Work item → All of the data goes into your copy exactly as written. Images do not.

Saved entries →

━━━━━━━━━━

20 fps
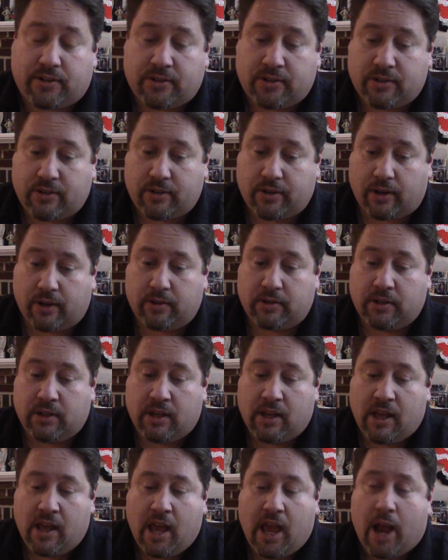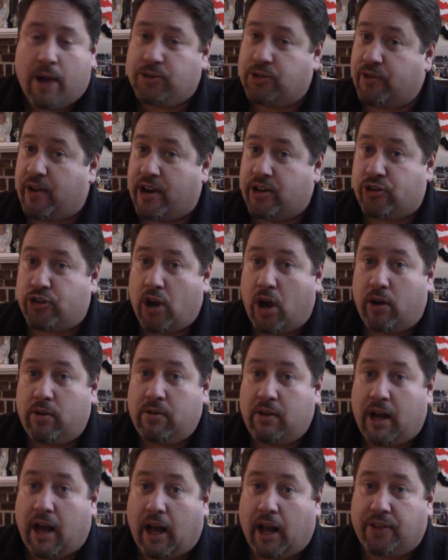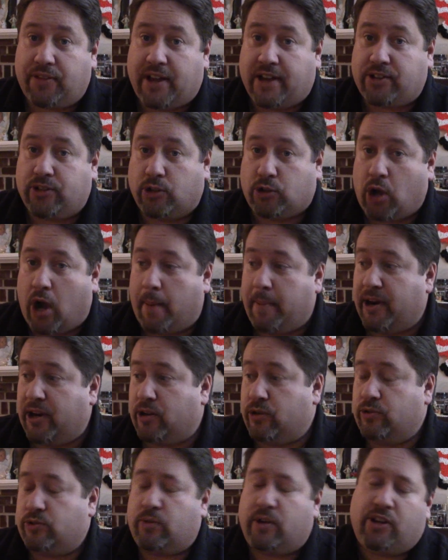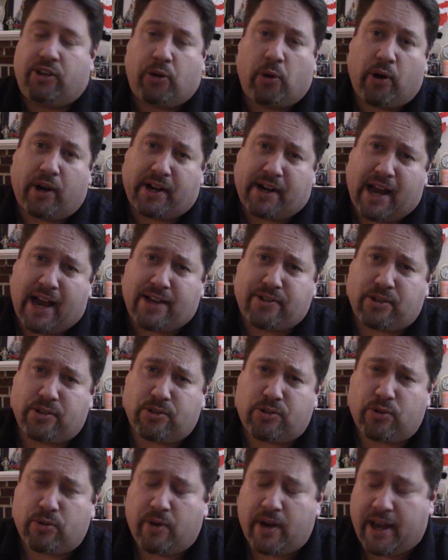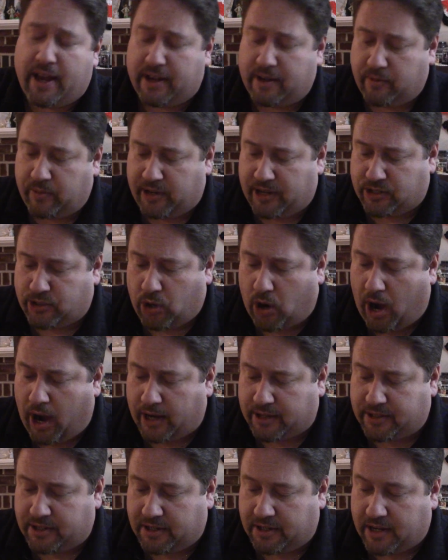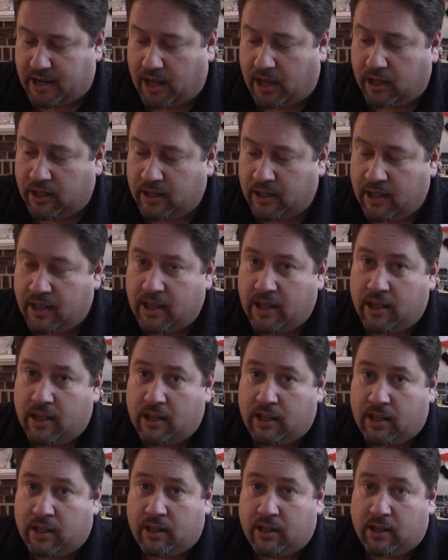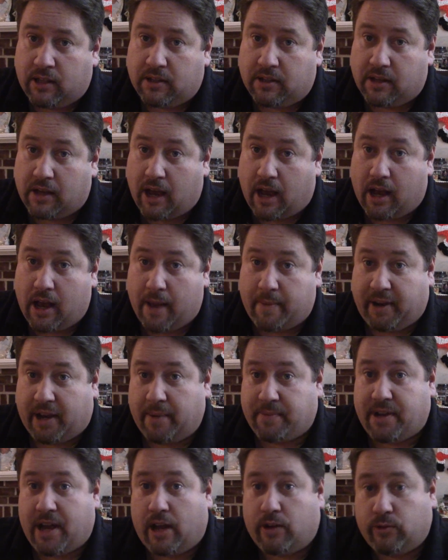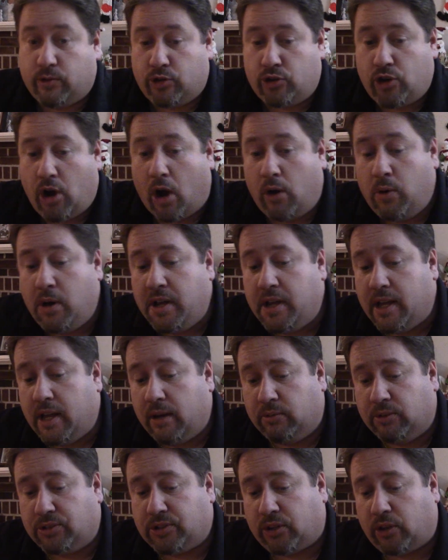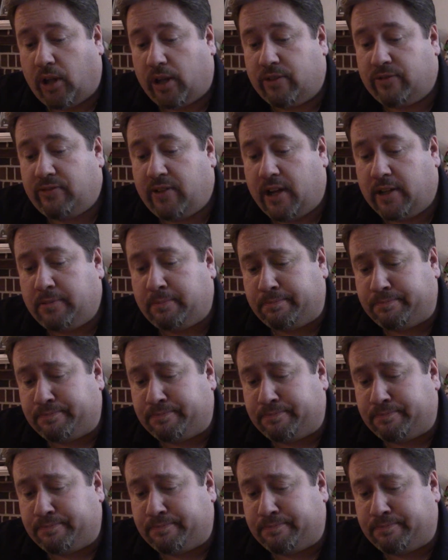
So it was a great show. Thanks to Dominic, who's one of the organizers, we had talked and had me come down to his show. It was a lot of fun.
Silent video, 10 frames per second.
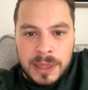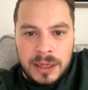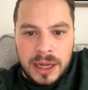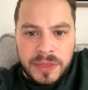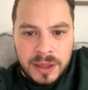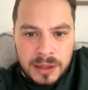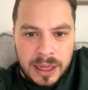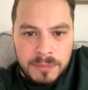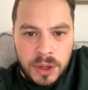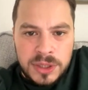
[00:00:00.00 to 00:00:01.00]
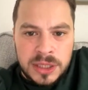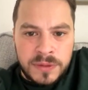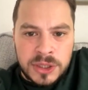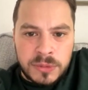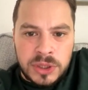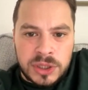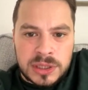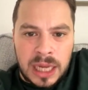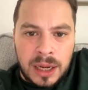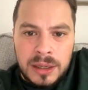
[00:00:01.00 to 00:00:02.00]
I mean, I think like most of us, were
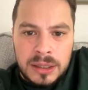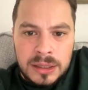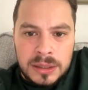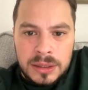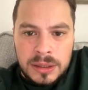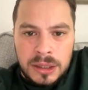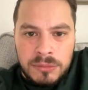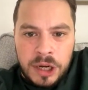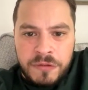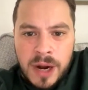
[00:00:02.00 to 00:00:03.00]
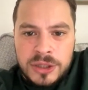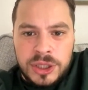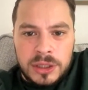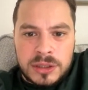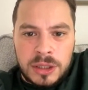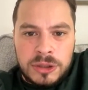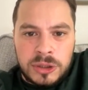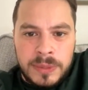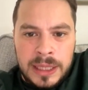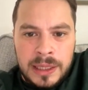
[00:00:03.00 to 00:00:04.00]
just sat refreshing
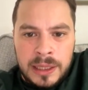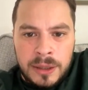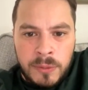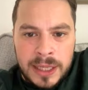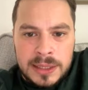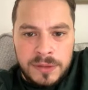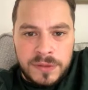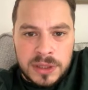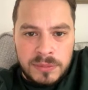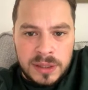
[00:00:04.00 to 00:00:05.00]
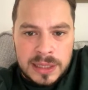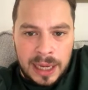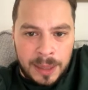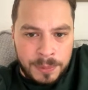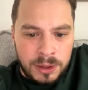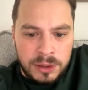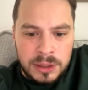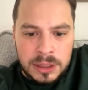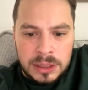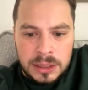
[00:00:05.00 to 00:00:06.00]
social media, waiting for something to happen and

━━━━━━━━━━

Problem solution →
20 fps
So it was a great show. Thanks to Dominic, who's one of the organizers, we had talked and had me come down to his show. It was a lot of fun.
Silent video, 10 frames per second.
[00:00:00.00 to 00:00:01.00]
[00:00:01.00 to 00:00:02.00]
I mean, I think like most of us, were
[00:00:02.00 to 00:00:03.00]
[00:00:03.00 to 00:00:04.00]
just sat refreshing
[00:00:04.00 to 00:00:05.00]
[00:00:05.00 to 00:00:06.00]
social media, waiting for something to happen and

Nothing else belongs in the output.